[EXERCISE INPUTS]:

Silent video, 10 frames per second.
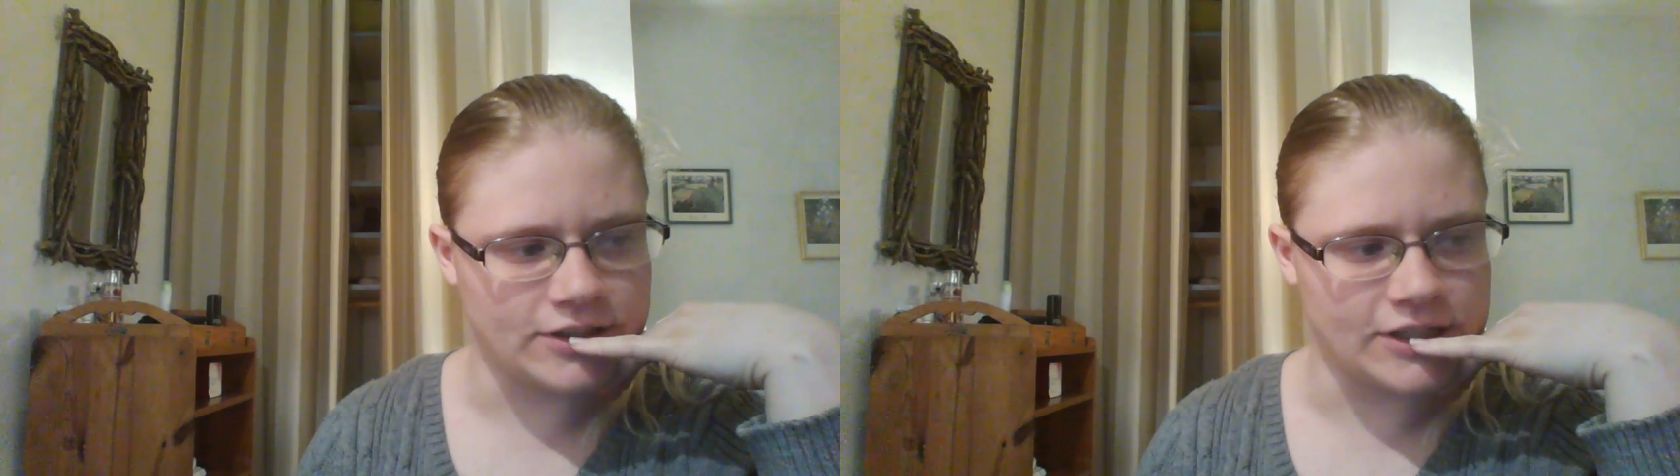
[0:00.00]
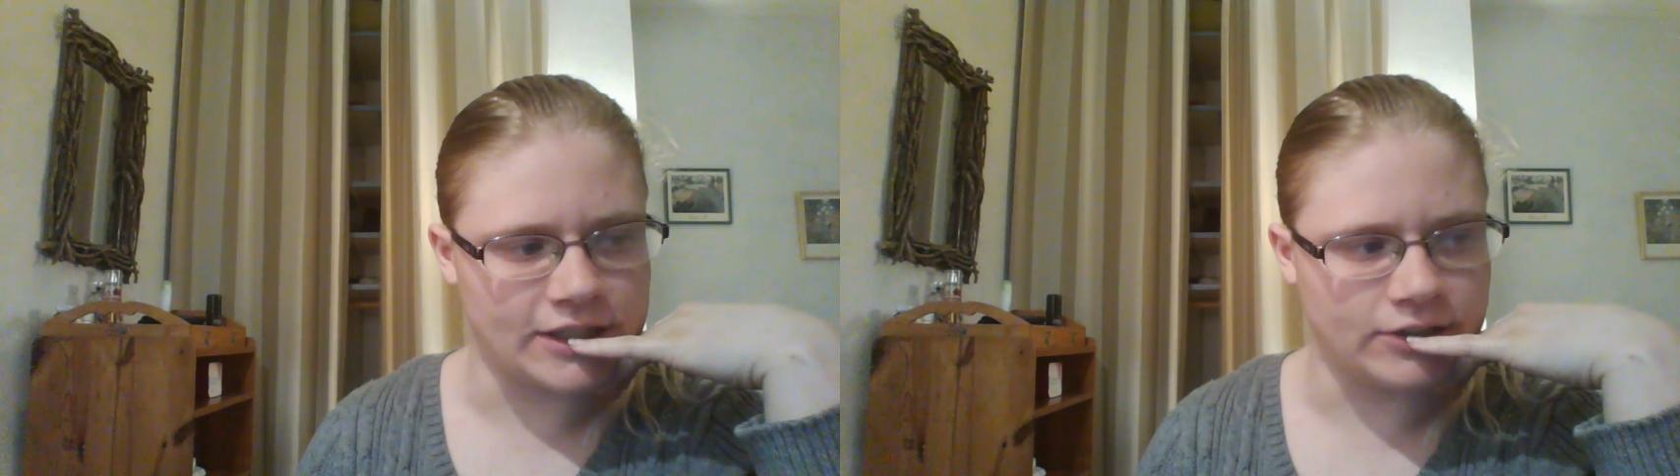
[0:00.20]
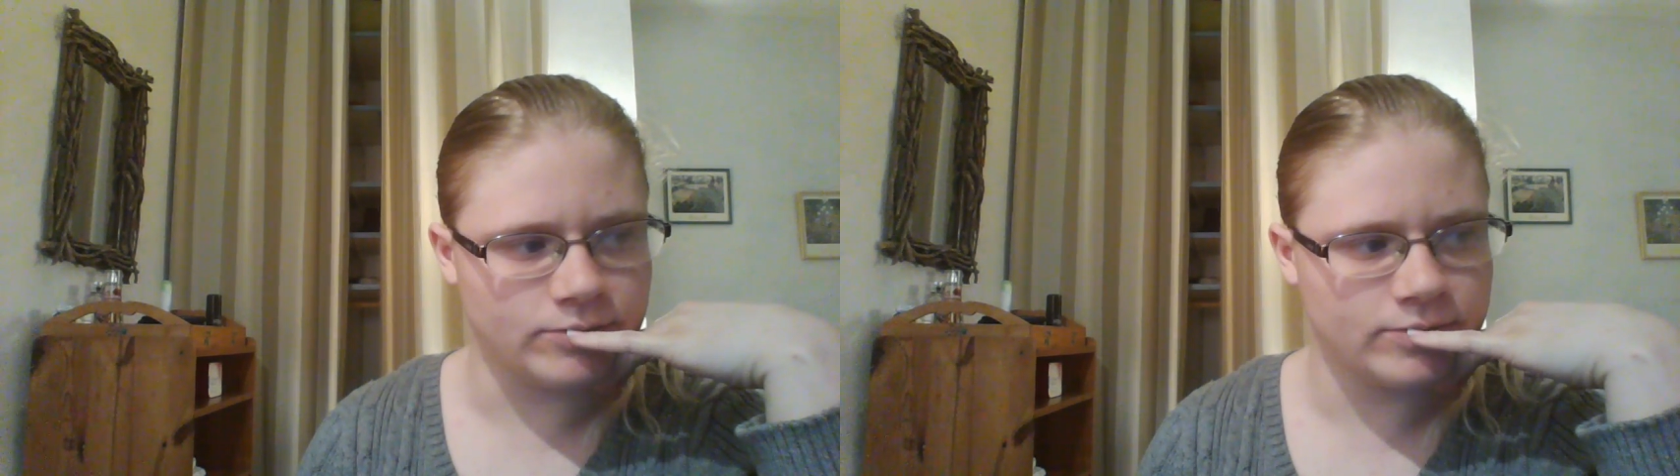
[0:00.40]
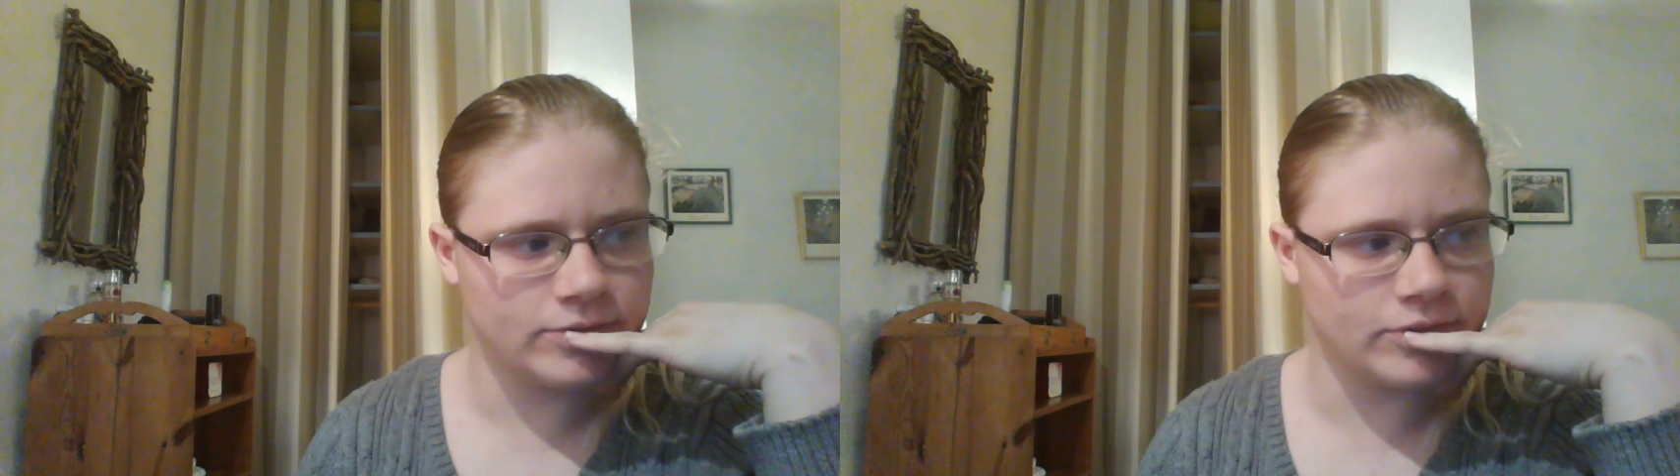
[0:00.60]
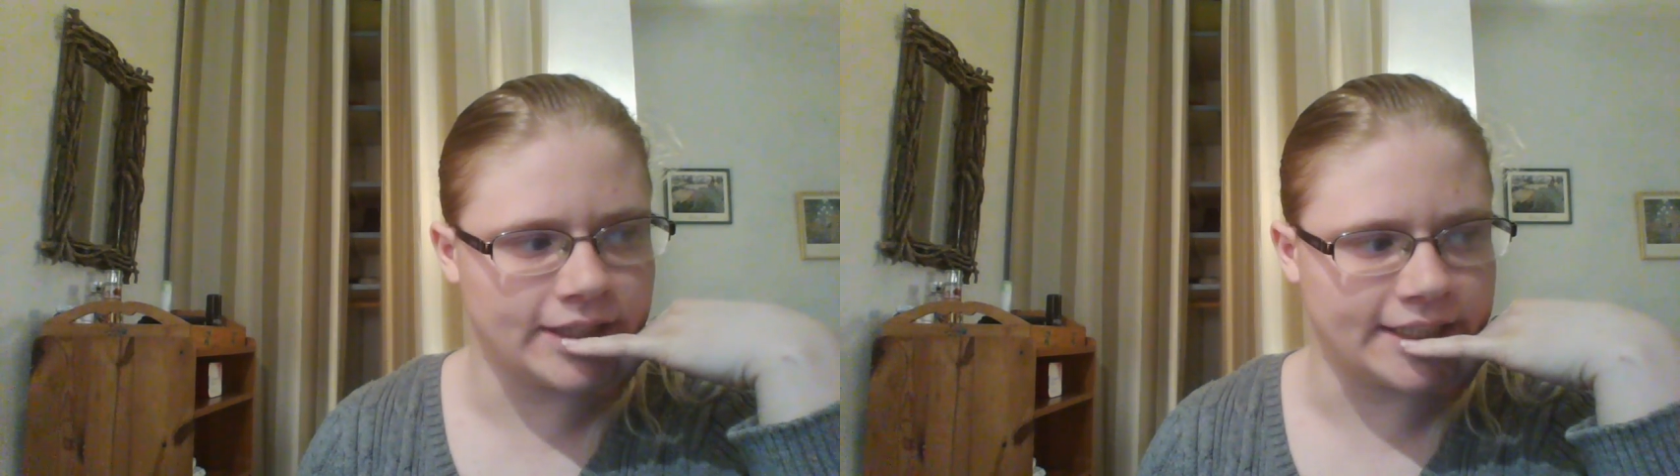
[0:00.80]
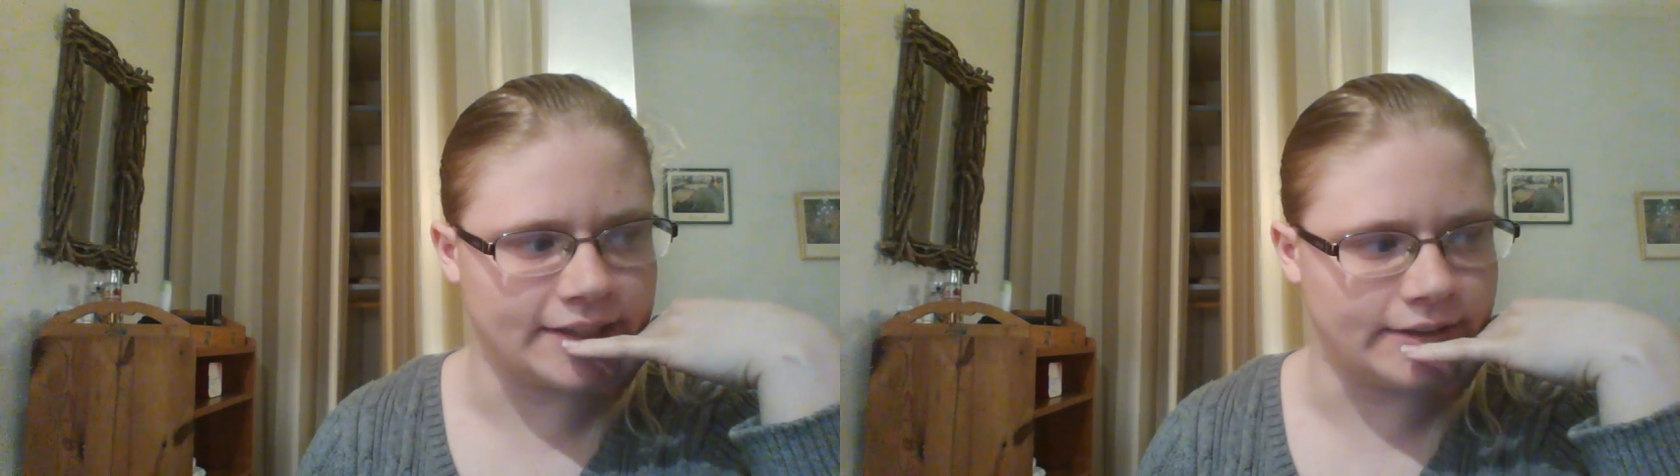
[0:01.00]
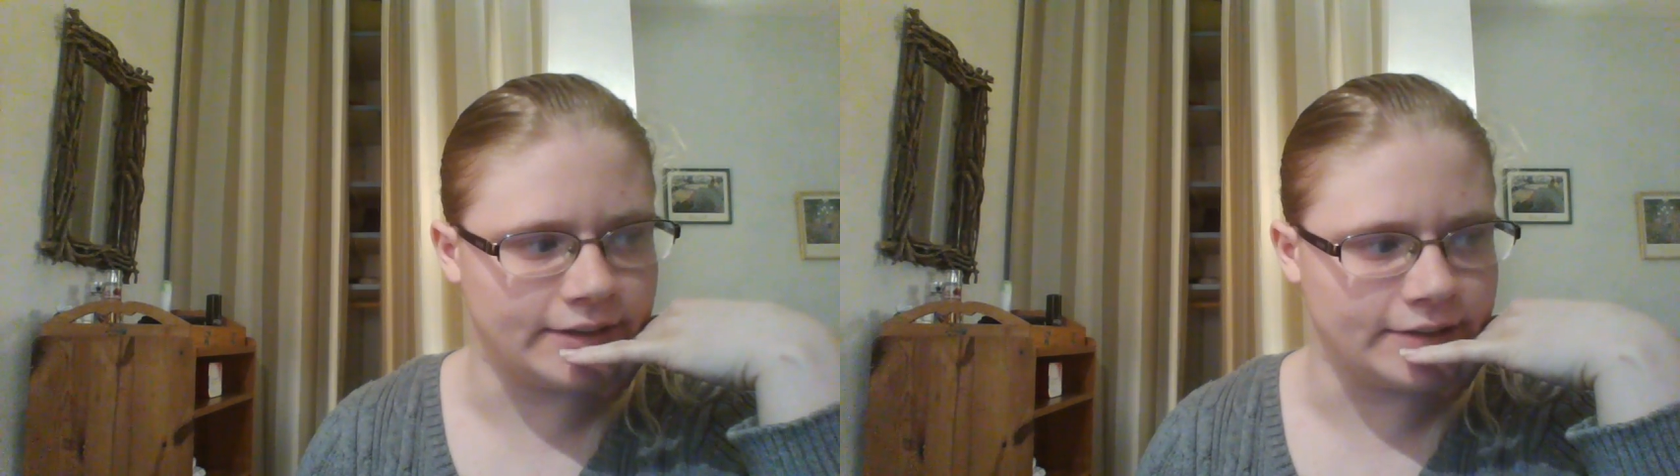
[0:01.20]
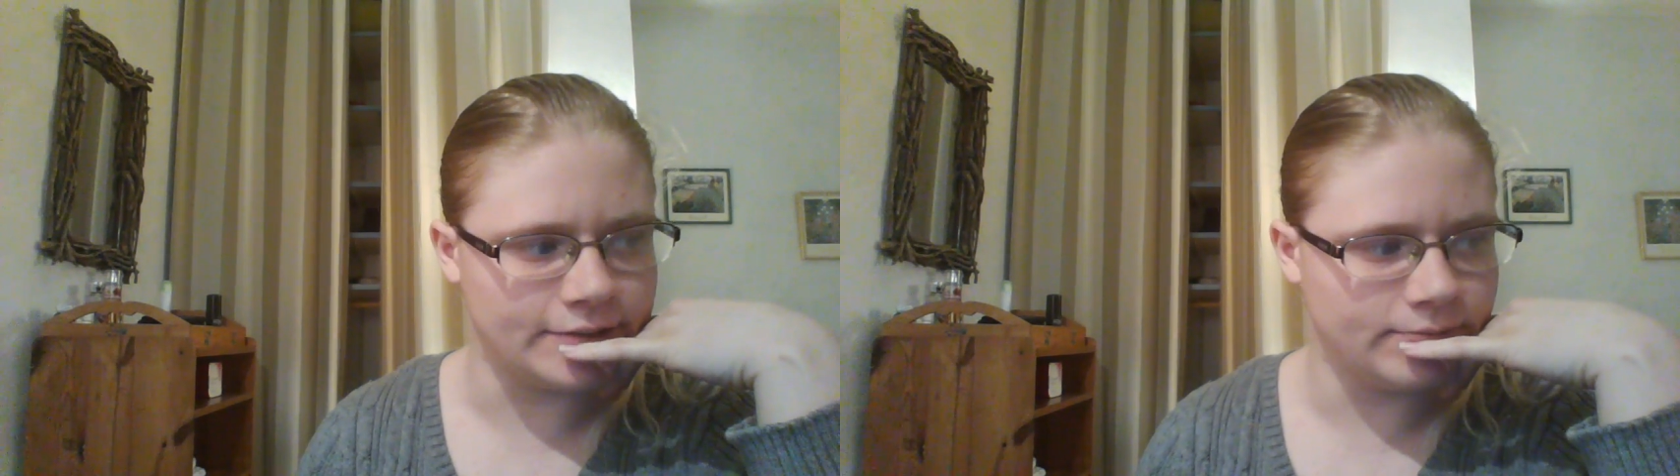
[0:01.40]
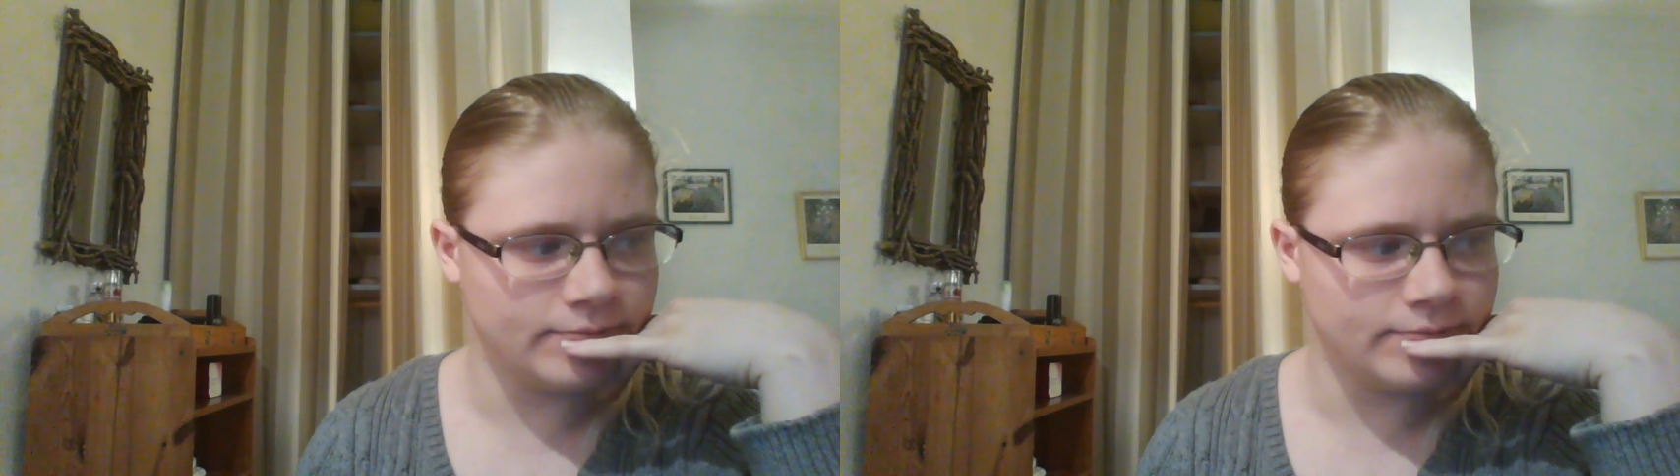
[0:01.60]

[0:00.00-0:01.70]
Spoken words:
chill and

[ASSIGNMENT]: Give back all the data exactly, minus pictures.

[REPLY]:
Silent video, 10 frames per second.
[0:00.00]
[0:00.20]
[0:00.40]
[0:00.60]
[0:00.80]
[0:01.00]
[0:01.20]
[0:01.40]
[0:01.60]

[0:00.00-0:01.70]
Spoken words:
chill and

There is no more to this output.